Para Dryhurst, mudar o facto de “o trabalho dos artistas não ter sido levado em consideração no treino das bases de dados e no desenvolvimento destes modelos”, nem no desenho de uma nova economia, depende também dos criadores. Joana Pestana sublinha a importância de as entidades governamentais desenharem legislação para “estabelecer limites nas questões de legitimidade e consentimento”, sem “o lobby das entidades corporativas”, mas lembra que a história “não dá grande esperança” nesse sentido. De resto, concorda com o colega britânico quanto “à tomada de responsabilidade” por parte de artistas e designers.

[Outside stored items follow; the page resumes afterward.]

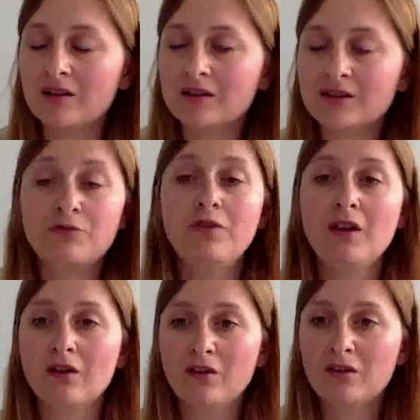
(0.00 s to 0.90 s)

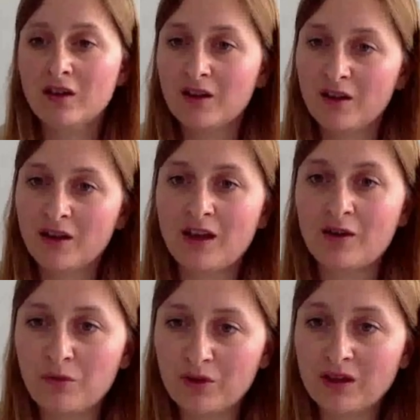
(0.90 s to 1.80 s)
sphere
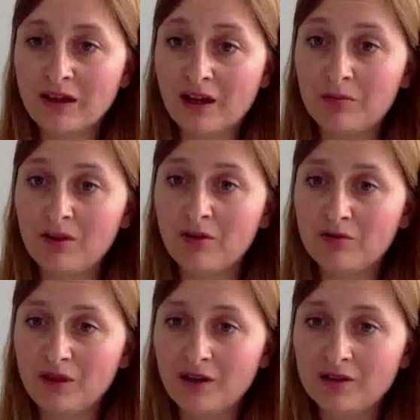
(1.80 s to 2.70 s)
within a couple
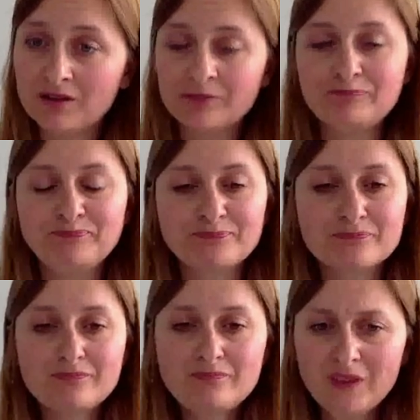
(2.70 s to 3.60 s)
of years.
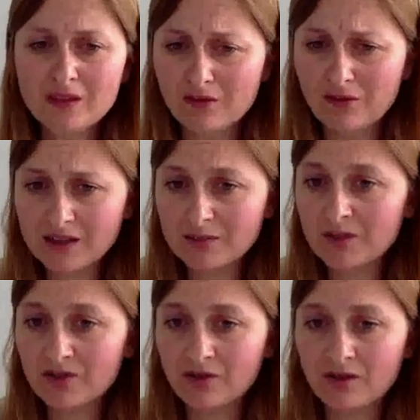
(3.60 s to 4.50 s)
The vast
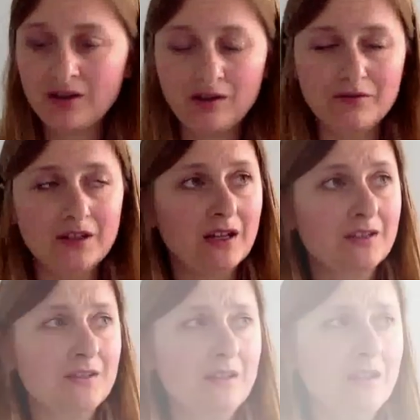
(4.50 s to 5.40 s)
majority of it,
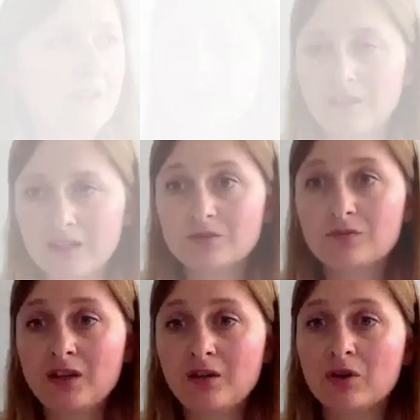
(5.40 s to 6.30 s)
actually. And that's
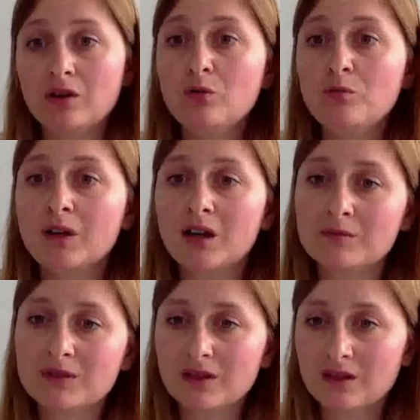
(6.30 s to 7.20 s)
really where Loop
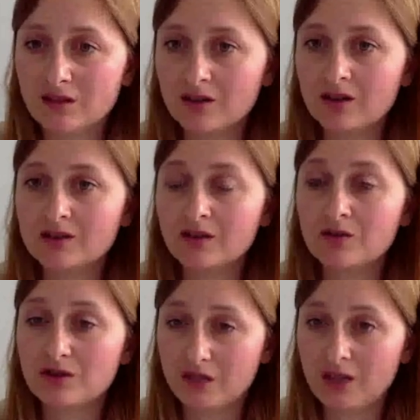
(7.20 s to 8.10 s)
comes in, the
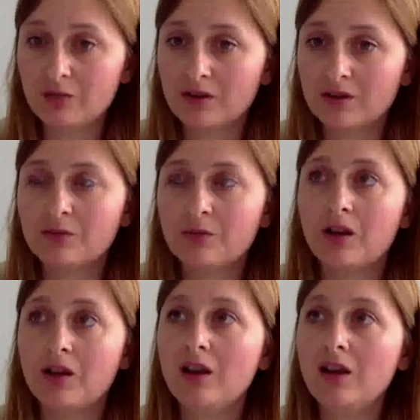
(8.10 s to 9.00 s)
social network as
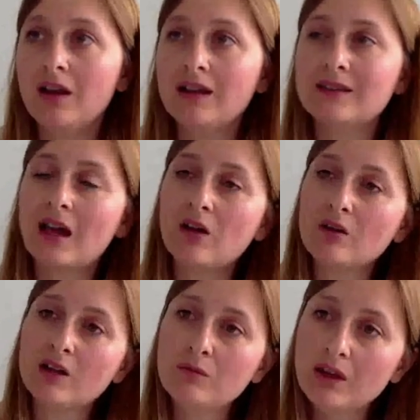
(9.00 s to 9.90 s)
well, is
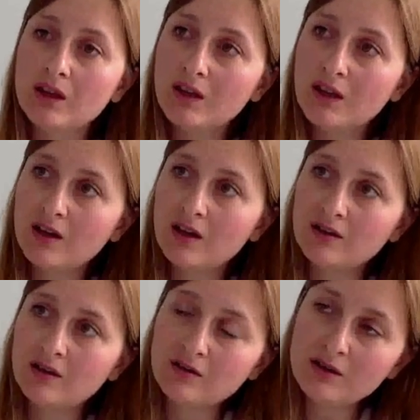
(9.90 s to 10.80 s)
how can we
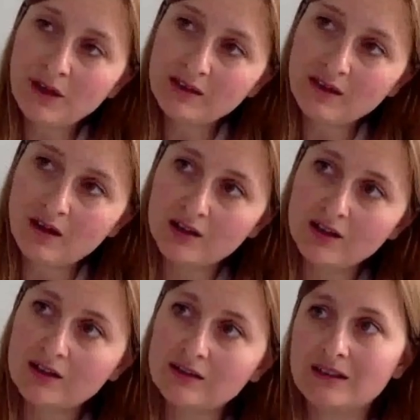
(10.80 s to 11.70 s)
not only make the
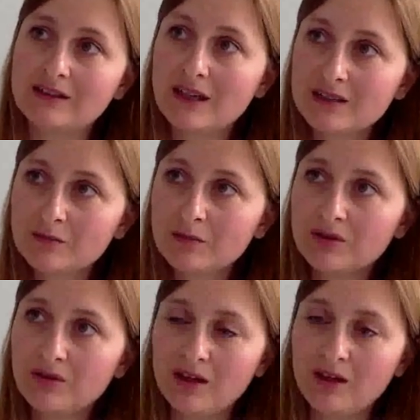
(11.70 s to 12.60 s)
articles accessible
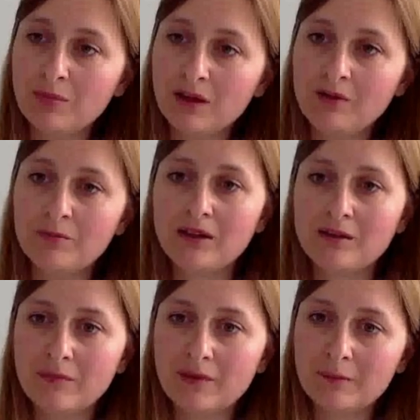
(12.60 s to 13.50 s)
to anybody, but
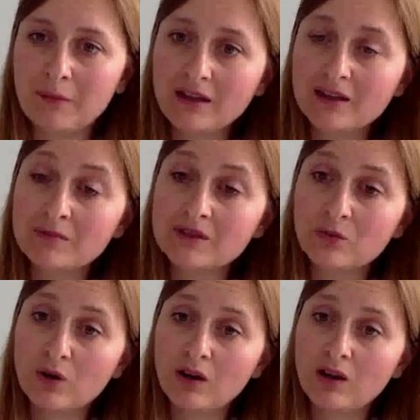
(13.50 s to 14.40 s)
make them as
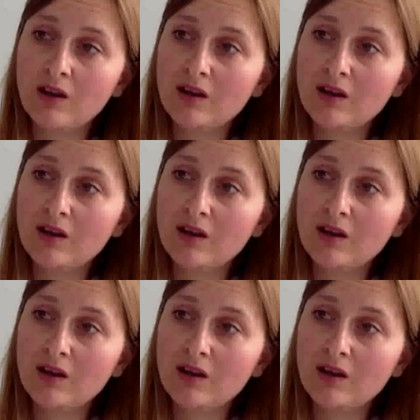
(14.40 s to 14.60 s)
well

“Temos de pensar sobre como podemos reivindicar um uso crítico desta tecnologia. Assim como um arquitecto sabe em que moldes foi extraído o mármore que utiliza num projecto, nós também não deveríamos ser alheios ao material com o qual estamos a trabalhar” – até porque a possibilidade de as ferramentas de IA emularem cada vez mais linguagens, seja de autores emergentes ou estabelecidos, mortos ou vivos, será cada vez maior “e mais capitalizável” por empresas.

Desmistificar

Este processo de responsabilização implica, por um lado, que os artistas e designers não se alienem dos seus meios de produção, seguindo a velhinha máxima de Marx. “Temos de perceber como podemos construir, ou contribuir para construir, os nossos modelos de treino, de forma a não sermos demovidos de grande parte do processo criativo", assevera Joana Pestana. “A introdução da IA no terreno do design de comunicação, e também do design de produto, acelerou um afastamento que já estava em curso, desde a Revolução Industrial, em relação aos processos, aos modos de produção e de fabricação dos produtos.”

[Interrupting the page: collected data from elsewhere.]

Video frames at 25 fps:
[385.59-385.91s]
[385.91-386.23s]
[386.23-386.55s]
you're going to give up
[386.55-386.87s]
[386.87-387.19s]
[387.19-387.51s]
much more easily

Por outro lado, é necessário deixar de “mistificar” esta tecnologia. “Falar destes sistemas como se fossem magia e como se as máquinas fossem independentes” resulta também numa perda cada vez maior do controlo sobre os processos criativos, nota a designer e investigadora. E serve para alimentar o ruído, o pânico e o desconhecimento em torno da IA. Pestana diz que “é urgente” uma maior literacia sobre este assunto.

“Nós não podemos abster-nos de compreender o que é isto, porque se não tivermos essa literacia podemos, sem querer, reforçar um discurso em que nós não acreditamos, que pode ser um discurso hegemónico vinculado a figuras de poder antidemocráticas, a monopólios e actividades corporativas com as quais nem concordamos. Temos de saber examinar aquilo que cada training set [conjunto de dados usados para treinar um sistema IA] promove ou discrimina, aprova ou rejeita, torna visível ou invisível. Ao utilizar a IA, estamos a contribuir para um discurso cultural contínuo sobre a IA.”


o fundo, cabe aos artistas, e a toda a gente, olhar para a IA não apenas como um recurso tecnológico e criativo, mas como uma peça já totalmente inescapável do “tecido cultural, político, social e económico”. O resto, dos possíveis apocalipses aos muito aguardados saltos da humanidade, ou tudo o que está pelo meio, só o tempo dirá – o que, pela velocidade da coisa, pode ser já amanhã. Terminemos com o optimismo de Mat & Holly: “As novas experiências são muito estranhas, até deixarem de o ser.”